In Python. As you can see the answer is 0.4047… I feel I made a mistake somewhere. It is a strange problem. There is no need to do one million random trials, as there are only 16 different outcomes for the 4 flips possible. I simple enumerate these 16 cases, which are equally likely. Two cases (TTTT and TTTH) do not score, as there are no heads for the first three flips.

```from itertools import product
from statistics import mean

def score(flips):
heads = sum(flips[:-1]) # last flip does not count

def hothands():
scores = [score(flips) for flips in product((HEAD, TAILS), repeat=4)]
return mean(s for s in scores if s != NOHEADS)

print(hothands()) # 0.4047619047619047
```
2. graham said

It’s a slightly more complex than the article leads one to believe, if I understand correctly. Gelman’s handling of it in the blog post linked in the article, and later in a follow up post is pretty decent.

3. Jussi Piitulainen said

The combinatorics can be done essentially by hand. For the sixteen types of equiprobable games (that will occur about equally often in a simulation), count the heads that are followed by something (“c” for “cases”) and the heads that follow heads (“s” for “successes”), skip the types with no cases (as irrelevant or something), report the mean proportion of success. (I meant those columns to be aligned.)

```;; 1       h h h h h h h h t t t t t t t t
;; 2       h h h h t t t t h h h h t t t t
;; 3       h h t t h h t t h h t t h h t t
;; 4       h t h t h t h t h t h t h t h t
(let ((c '(3 3 2 2 2 2 1 1 2 2 1 1 1 1    ))
(s '(3 2 1 1 1 0 0 0 2 1 0 0 1 0    )))
(let* ((proportions (map / s c))
(mean (/ (apply + proportions)
(length proportions))))
(display `(fraction ,mean)) (newline)
(display `(per-cent ,(round (* 100 mean)))) (newline)))
;; displays:
;; (fraction 17/42)
;; (per-cent 40)
```
4. programmingpraxis said

I see now how I misunderstood the question. Thanks to Paul and Jussi. And yes, I knew that I only needed to count the sixteen possibilities, not perform a million trials, even though that’s what the article challenged me to do. Harumph. On reflection, I’m not sure I like this exercise.

5. Jussi Piitulainen said

A million-round simulation is a big overkill. A thousand rounds seems good already, and with ten thousand rounds the result varies within one percent unit of 50% (whether non-final heads is followed by heads) and about 40% (the average proportion of heads after non-final heads in 4-games with non-final heads), respectively.

I’ve now browsed through the discussion in the first blog post by Andrew Gelman that graham cited above. There were some comments about the equal weighting of games with different numbers of non-final heads in the averaging. That may have something to do with something.

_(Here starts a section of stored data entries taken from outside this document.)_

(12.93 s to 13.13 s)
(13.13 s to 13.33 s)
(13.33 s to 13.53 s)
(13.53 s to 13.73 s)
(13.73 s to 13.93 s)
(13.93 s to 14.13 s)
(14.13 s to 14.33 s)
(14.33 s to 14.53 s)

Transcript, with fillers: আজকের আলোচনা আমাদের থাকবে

Or not :) The real debate seems to be over what is the best way to understand the concepts of “hot hands” and streaks, and the real application is to much more complex data. I must remain confused on that but we’re at least able to replicate a laboratory experiment. And clearly the 40% figure is fully compatible with the 50% figure.

6. Globules said

I don’t care, I’m doing a million trials! :-) A Haskell version with variable trial size and number of trials. We treat False as tails and True as heads. (No real attempt at optimization except for the bang patterns in “mean”.)

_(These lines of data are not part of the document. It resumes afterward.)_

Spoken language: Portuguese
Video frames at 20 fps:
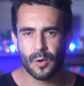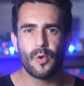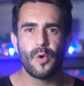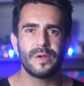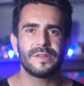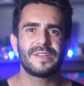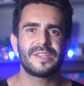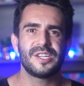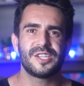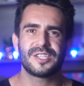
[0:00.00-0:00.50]

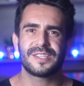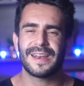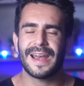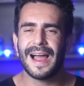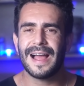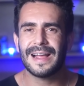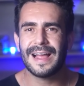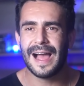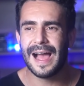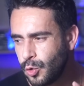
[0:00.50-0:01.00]
coisa que
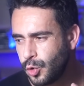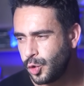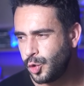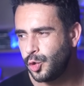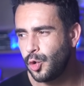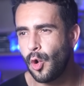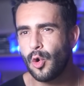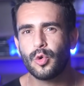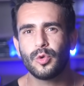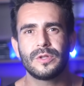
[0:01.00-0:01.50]
estraga o
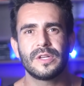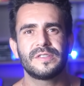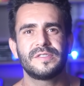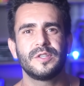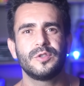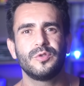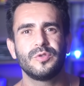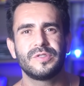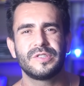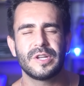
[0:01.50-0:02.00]
jogo da
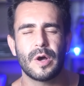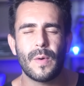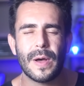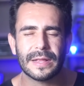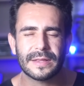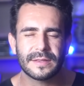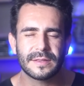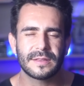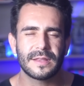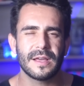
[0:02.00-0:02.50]
sedução,
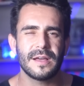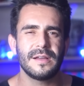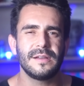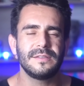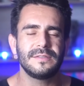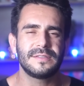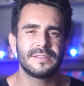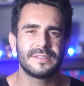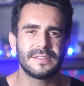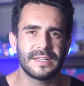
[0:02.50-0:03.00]
a
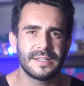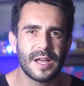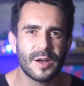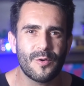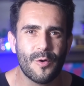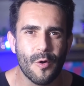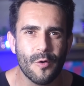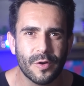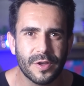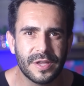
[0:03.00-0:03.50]
dança da
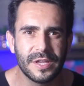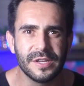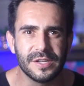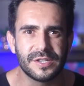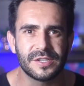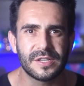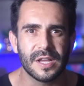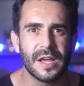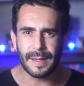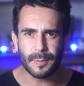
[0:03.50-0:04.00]

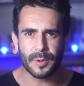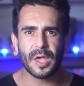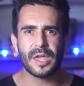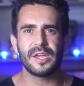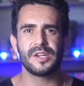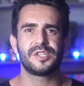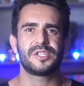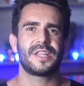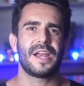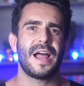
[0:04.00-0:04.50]
conquista. Sabe o
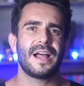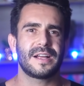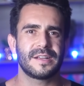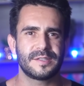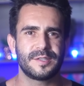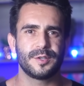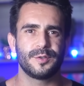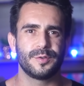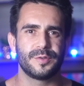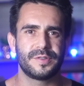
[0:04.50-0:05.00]
que estraga a
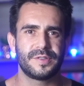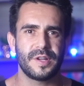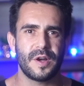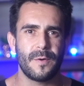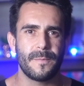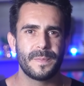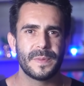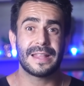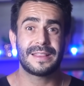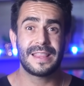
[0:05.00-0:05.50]

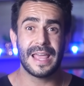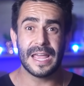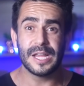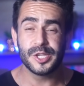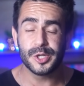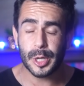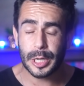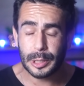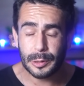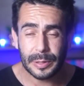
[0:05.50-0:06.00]
sedução? É ter a
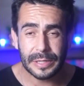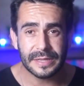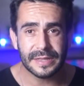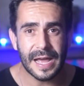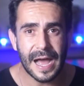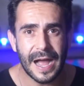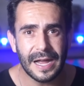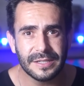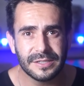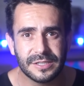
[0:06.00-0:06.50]

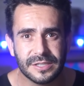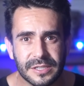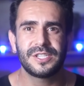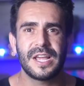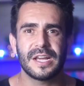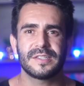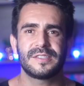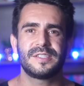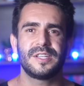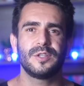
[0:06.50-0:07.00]
ingenuidade de
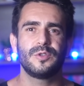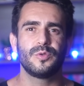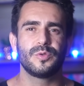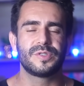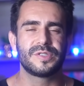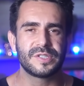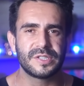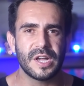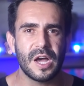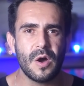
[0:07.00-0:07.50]
que a
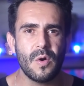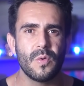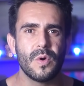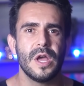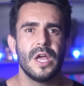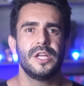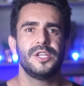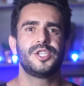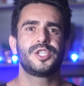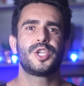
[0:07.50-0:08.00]
sedução,
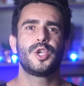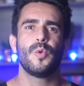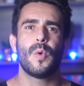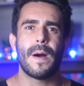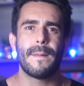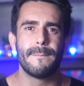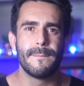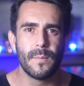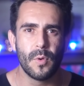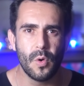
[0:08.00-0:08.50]
de que o
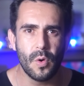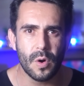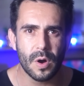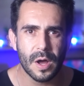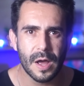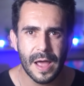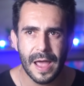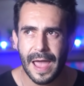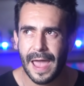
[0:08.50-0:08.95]
amor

```{-# LANGUAGE BangPatterns #-}

import Data.List (foldl')
import Data.List.Split (chunksOf)
import Data.Ratio
import System.Environment (getArgs)
import System.Random.Mersenne.Pure64
import System.Random
import Text.Printf (printf)

-- Run one trial for a list of coin flips.  Return the pair (s, t), where s is
-- the number of successful outcomes (two heads in a row) and t is the number
-- of valid coin flip pairs (a head followed by another flip).
trial :: [Bool] -> (Integer, Integer)
trial bs = foldl' step (0, 0) \$ zip bs (tail bs)
where step (s, t) (True, True ) = (s+1, t+1)
step (s, t) (True, False) = (s  , t+1)
step (s, t) (   _,     _) = (s  , t  )

-- The result of a list of trials.
trials :: [[Bool]] -> [(Integer, Integer)]
trials = filter ((/= 0) . snd) . map trial

-- The average of the ratios of a list of trials.
avgTrials :: Fractional a => [[Bool]] -> a
avgTrials = mean . map (uncurry (%)) . trials

-- The mean of a list of numbers.
mean :: (Real a, Fractional b) => [a] -> b
mean [] = 0
mean xs = let (tot, cnt) = foldl' (\(!s, !n) x -> (s+x, n+1)) (0, 0 :: Int) xs
in realToFrac tot / realToFrac cnt

main :: IO ()
main = do
-- Who needs argument validation?
[c, n] <- liftM (map read) getArgs :: IO [Int]
flips <- liftM (randomRs (False, True)) newPureMT
let avg = avgTrials . take n . chunksOf c \$ flips :: Double
printf "%7d %7d  %0.1f%%\n" c n (100 * avg)
```

We run the program with different “trial” sizes, from one million runs of four flips per trial up to one run consisting of four million flips. As the number of flips per trial increases the percentage approaches 50% as expected. The first line corresponds to the problem as described.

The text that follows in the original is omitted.